BEIRUT, Lebanon - Syrian rebels fully captured a northern town near the Turkish border Tuesday after weeks of siege and heavy fighting, activists said.
The takeover of Harem, a town of 20,000 in northern Idlib province, was the latest in a string of recent rebel successes that include the capture of wide areas along the border with Turkey. Most of those areas have been in northern Aleppo province, where antigovernment forces have captured at least three large military bases.
The Britain-based Syrian Observatory for Human Rights said that rebels captured Harem early Tuesday. Mohammed Kanaan, an Idlib-based activist, said the last post to be taken was the historic citadel, which overlooked the town. The army had turned the citadel into a military post.
"Harem is fully liberated now," Kanaan said via Skype.
Rami Abdul-Rahman, director of the Syrian Observatory for Human Rights, said nearly 30 soldiers and pro-government gunmen surrendered late Monday. He added that rebels set free all gunmen aged 16 or less and referred others to local tribunals.

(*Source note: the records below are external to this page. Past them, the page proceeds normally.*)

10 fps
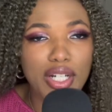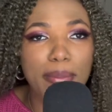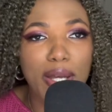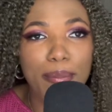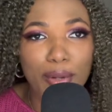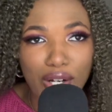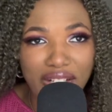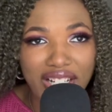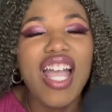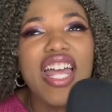about
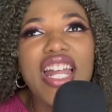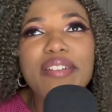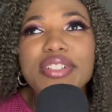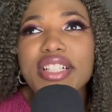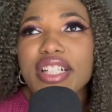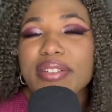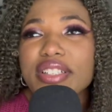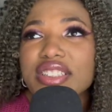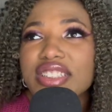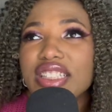Barney. And after
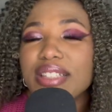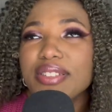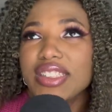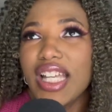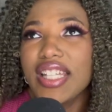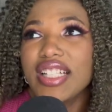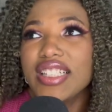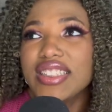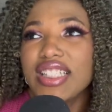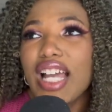hearing Steve say
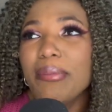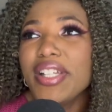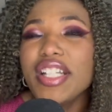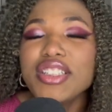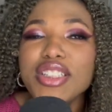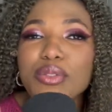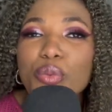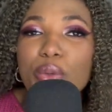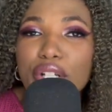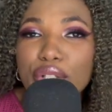this, I begin to
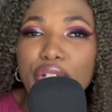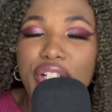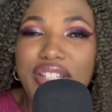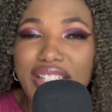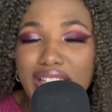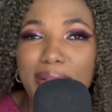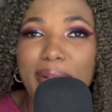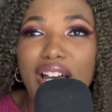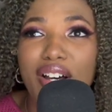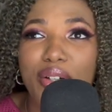wonder and think
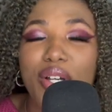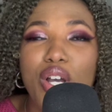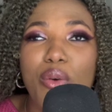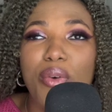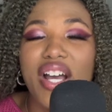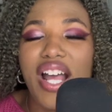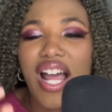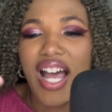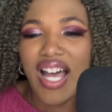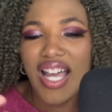about what
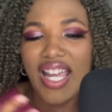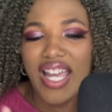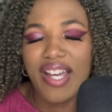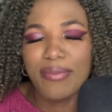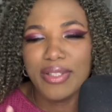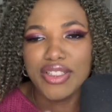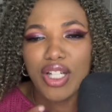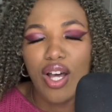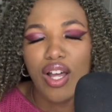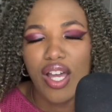I have been
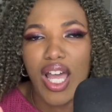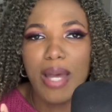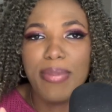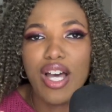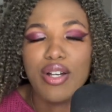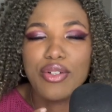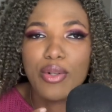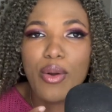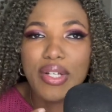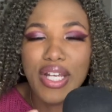taught about
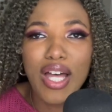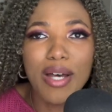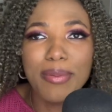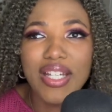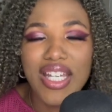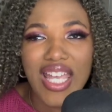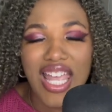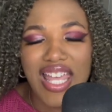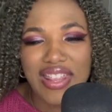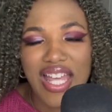growing up,
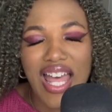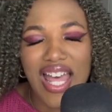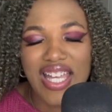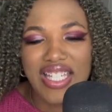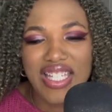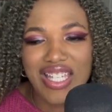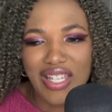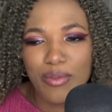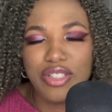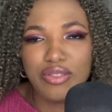and that
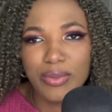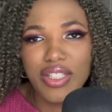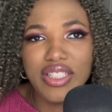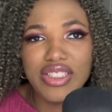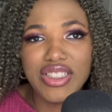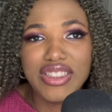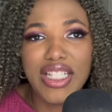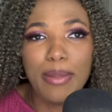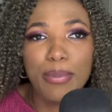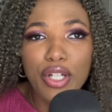it was really just
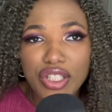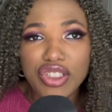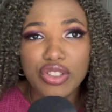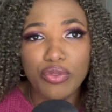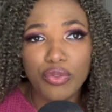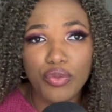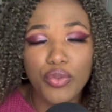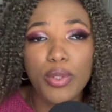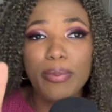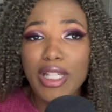a push
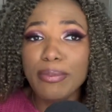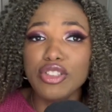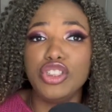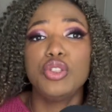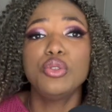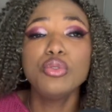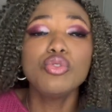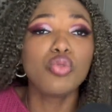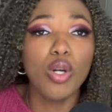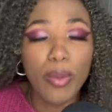for people to
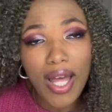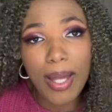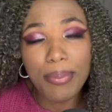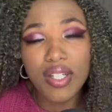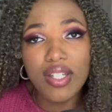grow up.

"Harem was very important because it is one of the towns that was loyal to the regime," Abdul-Rahman said about the town that is nearly a mile from the Turkish border.
In Aleppo province, which neighbors Idlib, local activist Mohammed Saeed said rebels attacked a military air base in the town of Mannagh near the border with Turkey.
Regime forces have been using helicopters to carry supplies to besieged areas and to attack rebel positions.
The regime has had increasing difficulty sending supplies by land to Aleppo province after rebels in October captured the strategic town Maaret al-Numan. The town is on the highway that links Damascus with Aleppo, Syria's largest city and commercial center and a major battleground in the civil war since July.
In the Damascus suburb of Jaramana, opposition gunmen ambushed the head of military intelligence in the area and seriously wounded him. He later died of his wounds, the Observatory said.
In Israel, top officials said they cannot corroborate Syrian activists' claims that the regime has used chemical weapons against its citizens.
Vice Premier Moshe Yaalon told Army Radio that Israel had "no confirmation or proof" the regime has employed such weapons in the civil war. He said Israel was "monitoring the situation with concern."
Defense Ministry official Amos Gilad told Israel Radio that Syria was closely guarding its chemical weapons stockpiles.